Data items:
□ □ □ □ □
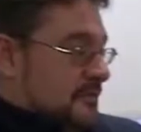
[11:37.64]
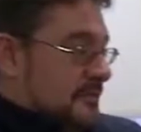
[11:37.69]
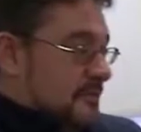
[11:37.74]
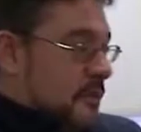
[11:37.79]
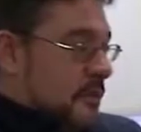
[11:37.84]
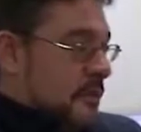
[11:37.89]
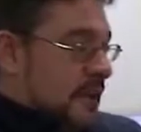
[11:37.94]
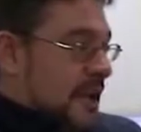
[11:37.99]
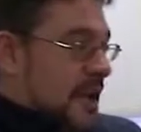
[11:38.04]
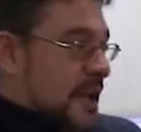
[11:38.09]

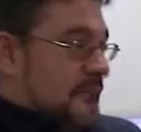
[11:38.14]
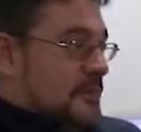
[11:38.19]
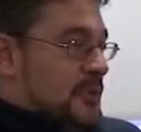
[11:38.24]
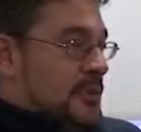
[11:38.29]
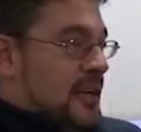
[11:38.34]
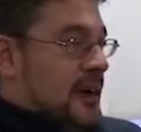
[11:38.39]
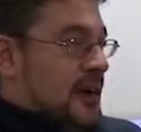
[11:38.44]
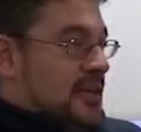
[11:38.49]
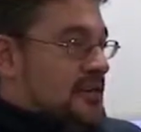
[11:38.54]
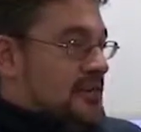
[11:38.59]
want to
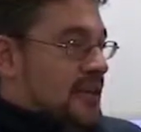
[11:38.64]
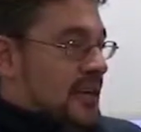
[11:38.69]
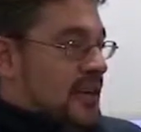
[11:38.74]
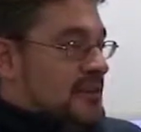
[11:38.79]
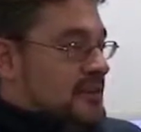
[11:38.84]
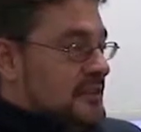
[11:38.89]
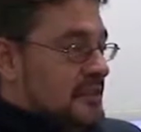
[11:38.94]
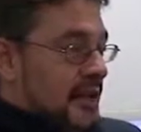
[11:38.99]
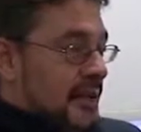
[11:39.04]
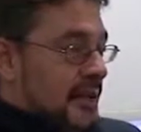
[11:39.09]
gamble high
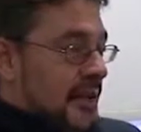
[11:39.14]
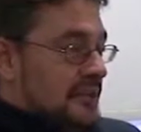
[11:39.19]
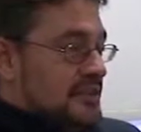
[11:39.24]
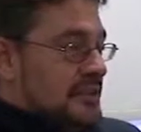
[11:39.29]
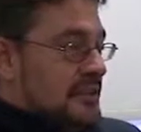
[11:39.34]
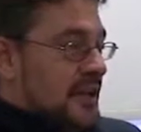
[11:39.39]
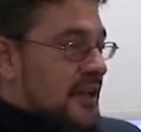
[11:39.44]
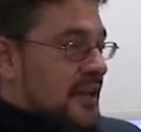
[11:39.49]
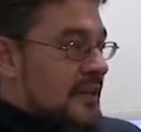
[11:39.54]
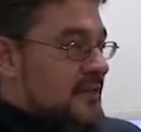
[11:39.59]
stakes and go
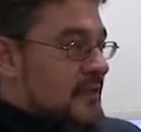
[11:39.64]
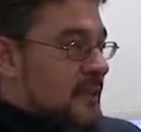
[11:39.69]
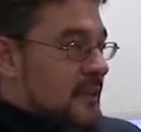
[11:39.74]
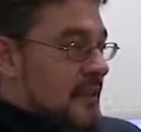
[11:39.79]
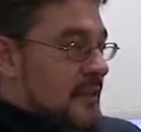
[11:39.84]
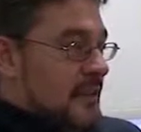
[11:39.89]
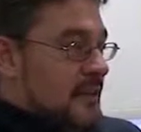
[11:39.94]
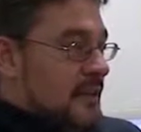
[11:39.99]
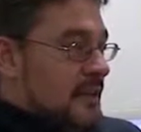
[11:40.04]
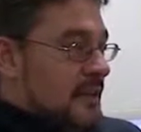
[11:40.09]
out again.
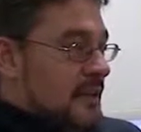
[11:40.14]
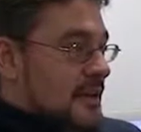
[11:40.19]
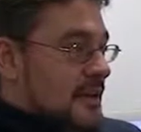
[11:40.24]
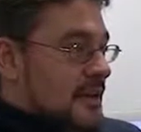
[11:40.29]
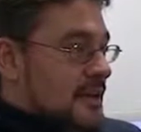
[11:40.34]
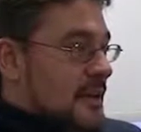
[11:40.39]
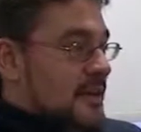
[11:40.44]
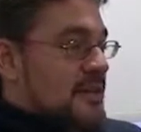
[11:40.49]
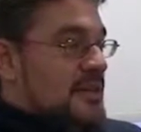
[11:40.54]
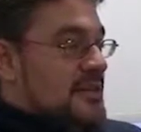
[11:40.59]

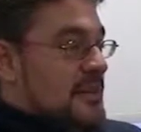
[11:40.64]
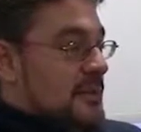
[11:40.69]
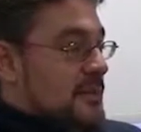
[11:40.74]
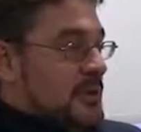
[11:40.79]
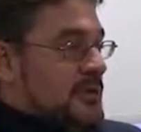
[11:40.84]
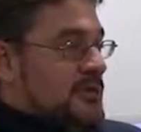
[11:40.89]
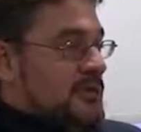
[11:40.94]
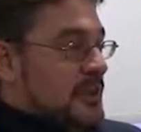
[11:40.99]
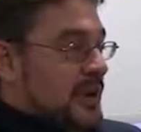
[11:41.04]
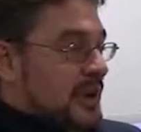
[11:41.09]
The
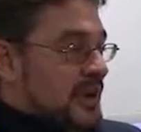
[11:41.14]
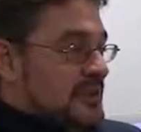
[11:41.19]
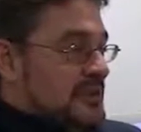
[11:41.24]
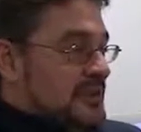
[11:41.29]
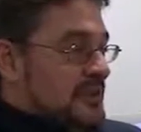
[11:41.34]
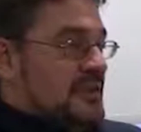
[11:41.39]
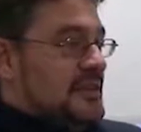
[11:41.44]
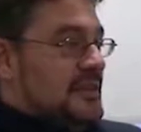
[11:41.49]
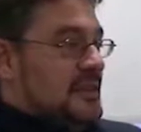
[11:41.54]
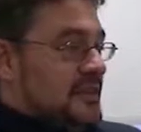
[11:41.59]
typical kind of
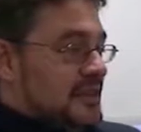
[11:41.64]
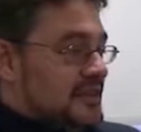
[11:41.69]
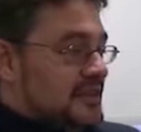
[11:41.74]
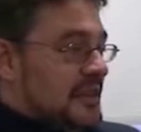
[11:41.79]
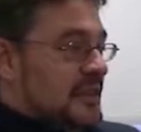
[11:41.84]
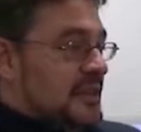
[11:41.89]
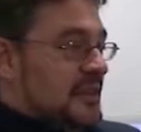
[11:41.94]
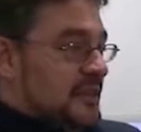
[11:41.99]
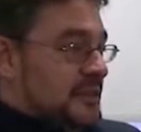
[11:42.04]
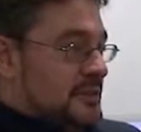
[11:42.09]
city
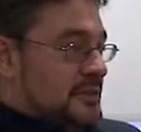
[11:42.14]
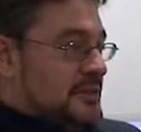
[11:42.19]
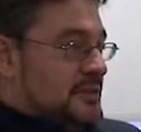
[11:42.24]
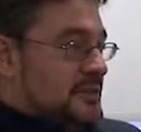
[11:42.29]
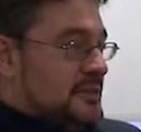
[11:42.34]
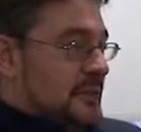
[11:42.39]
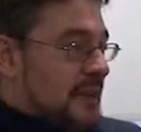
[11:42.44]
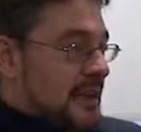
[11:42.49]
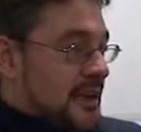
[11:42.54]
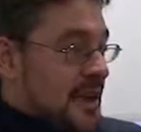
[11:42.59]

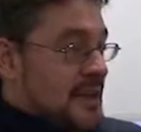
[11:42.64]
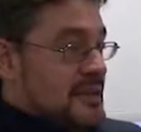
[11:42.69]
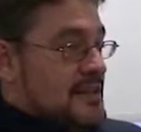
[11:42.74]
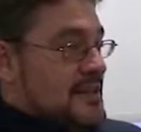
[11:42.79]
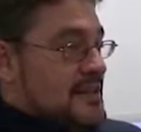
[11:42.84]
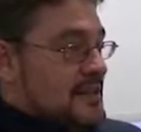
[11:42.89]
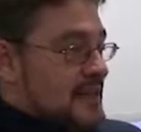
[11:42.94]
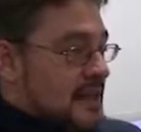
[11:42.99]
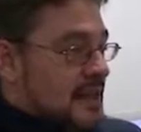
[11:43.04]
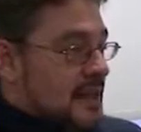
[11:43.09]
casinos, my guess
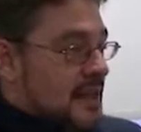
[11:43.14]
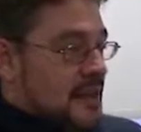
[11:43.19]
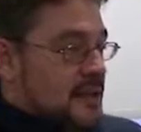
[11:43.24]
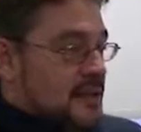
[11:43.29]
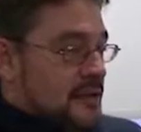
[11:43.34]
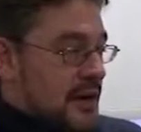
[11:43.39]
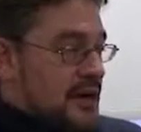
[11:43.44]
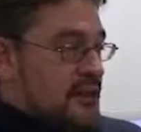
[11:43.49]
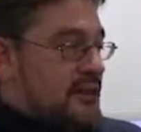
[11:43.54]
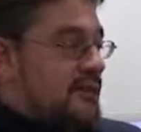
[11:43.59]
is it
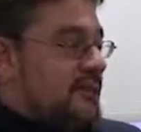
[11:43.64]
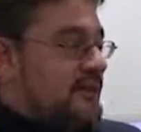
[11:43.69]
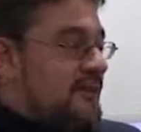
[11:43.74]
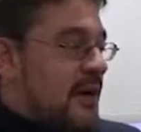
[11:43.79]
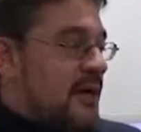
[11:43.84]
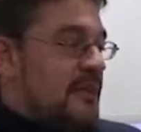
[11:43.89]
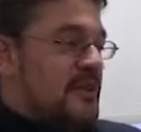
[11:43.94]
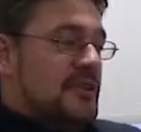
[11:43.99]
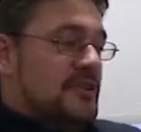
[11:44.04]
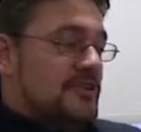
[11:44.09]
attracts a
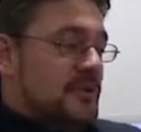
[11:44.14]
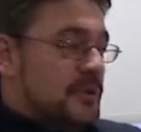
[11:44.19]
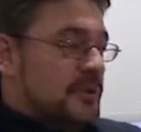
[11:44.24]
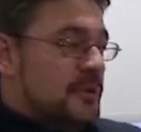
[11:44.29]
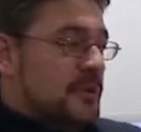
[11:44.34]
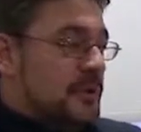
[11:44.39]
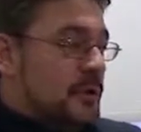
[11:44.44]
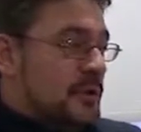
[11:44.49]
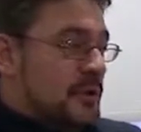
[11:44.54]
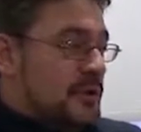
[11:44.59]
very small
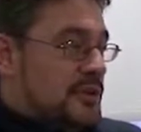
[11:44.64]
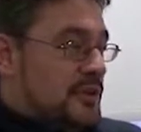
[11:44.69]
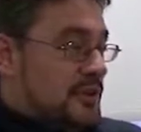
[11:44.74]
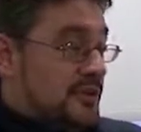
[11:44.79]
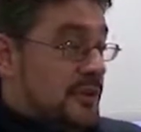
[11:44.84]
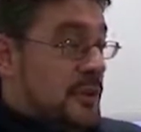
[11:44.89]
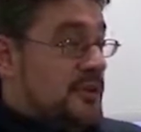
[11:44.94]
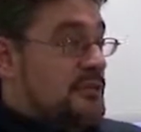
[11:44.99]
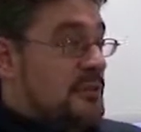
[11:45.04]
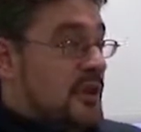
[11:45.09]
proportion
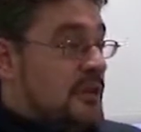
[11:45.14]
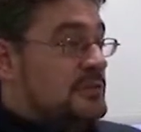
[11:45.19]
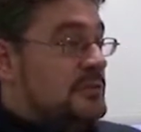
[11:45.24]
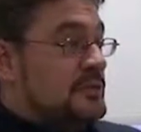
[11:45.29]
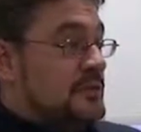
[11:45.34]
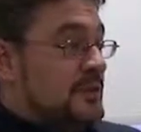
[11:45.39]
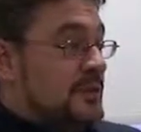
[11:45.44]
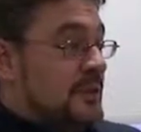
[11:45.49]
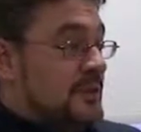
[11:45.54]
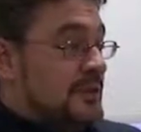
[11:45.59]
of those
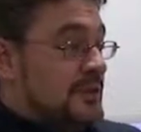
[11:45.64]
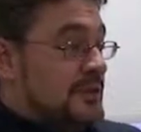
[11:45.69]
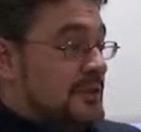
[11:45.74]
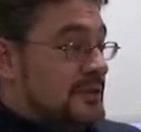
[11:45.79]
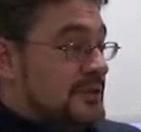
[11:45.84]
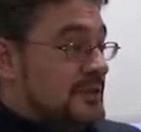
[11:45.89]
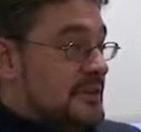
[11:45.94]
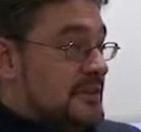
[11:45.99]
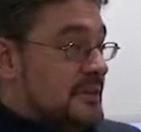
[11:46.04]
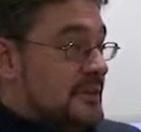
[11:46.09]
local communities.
□ □ □ □ □
The entries are to be copied exactly, and each image is to be omitted.

[11:37.64]
[11:37.69]
[11:37.74]
[11:37.79]
[11:37.84]
[11:37.89]
[11:37.94]
[11:37.99]
[11:38.04]
[11:38.09]

[11:38.14]
[11:38.19]
[11:38.24]
[11:38.29]
[11:38.34]
[11:38.39]
[11:38.44]
[11:38.49]
[11:38.54]
[11:38.59]
want to
[11:38.64]
[11:38.69]
[11:38.74]
[11:38.79]
[11:38.84]
[11:38.89]
[11:38.94]
[11:38.99]
[11:39.04]
[11:39.09]
gamble high
[11:39.14]
[11:39.19]
[11:39.24]
[11:39.29]
[11:39.34]
[11:39.39]
[11:39.44]
[11:39.49]
[11:39.54]
[11:39.59]
stakes and go
[11:39.64]
[11:39.69]
[11:39.74]
[11:39.79]
[11:39.84]
[11:39.89]
[11:39.94]
[11:39.99]
[11:40.04]
[11:40.09]
out again.
[11:40.14]
[11:40.19]
[11:40.24]
[11:40.29]
[11:40.34]
[11:40.39]
[11:40.44]
[11:40.49]
[11:40.54]
[11:40.59]

[11:40.64]
[11:40.69]
[11:40.74]
[11:40.79]
[11:40.84]
[11:40.89]
[11:40.94]
[11:40.99]
[11:41.04]
[11:41.09]
The
[11:41.14]
[11:41.19]
[11:41.24]
[11:41.29]
[11:41.34]
[11:41.39]
[11:41.44]
[11:41.49]
[11:41.54]
[11:41.59]
typical kind of
[11:41.64]
[11:41.69]
[11:41.74]
[11:41.79]
[11:41.84]
[11:41.89]
[11:41.94]
[11:41.99]
[11:42.04]
[11:42.09]
city
[11:42.14]
[11:42.19]
[11:42.24]
[11:42.29]
[11:42.34]
[11:42.39]
[11:42.44]
[11:42.49]
[11:42.54]
[11:42.59]

[11:42.64]
[11:42.69]
[11:42.74]
[11:42.79]
[11:42.84]
[11:42.89]
[11:42.94]
[11:42.99]
[11:43.04]
[11:43.09]
casinos, my guess
[11:43.14]
[11:43.19]
[11:43.24]
[11:43.29]
[11:43.34]
[11:43.39]
[11:43.44]
[11:43.49]
[11:43.54]
[11:43.59]
is it
[11:43.64]
[11:43.69]
[11:43.74]
[11:43.79]
[11:43.84]
[11:43.89]
[11:43.94]
[11:43.99]
[11:44.04]
[11:44.09]
attracts a
[11:44.14]
[11:44.19]
[11:44.24]
[11:44.29]
[11:44.34]
[11:44.39]
[11:44.44]
[11:44.49]
[11:44.54]
[11:44.59]
very small
[11:44.64]
[11:44.69]
[11:44.74]
[11:44.79]
[11:44.84]
[11:44.89]
[11:44.94]
[11:44.99]
[11:45.04]
[11:45.09]
proportion
[11:45.14]
[11:45.19]
[11:45.24]
[11:45.29]
[11:45.34]
[11:45.39]
[11:45.44]
[11:45.49]
[11:45.54]
[11:45.59]
of those
[11:45.64]
[11:45.69]
[11:45.74]
[11:45.79]
[11:45.84]
[11:45.89]
[11:45.94]
[11:45.99]
[11:46.04]
[11:46.09]
local communities.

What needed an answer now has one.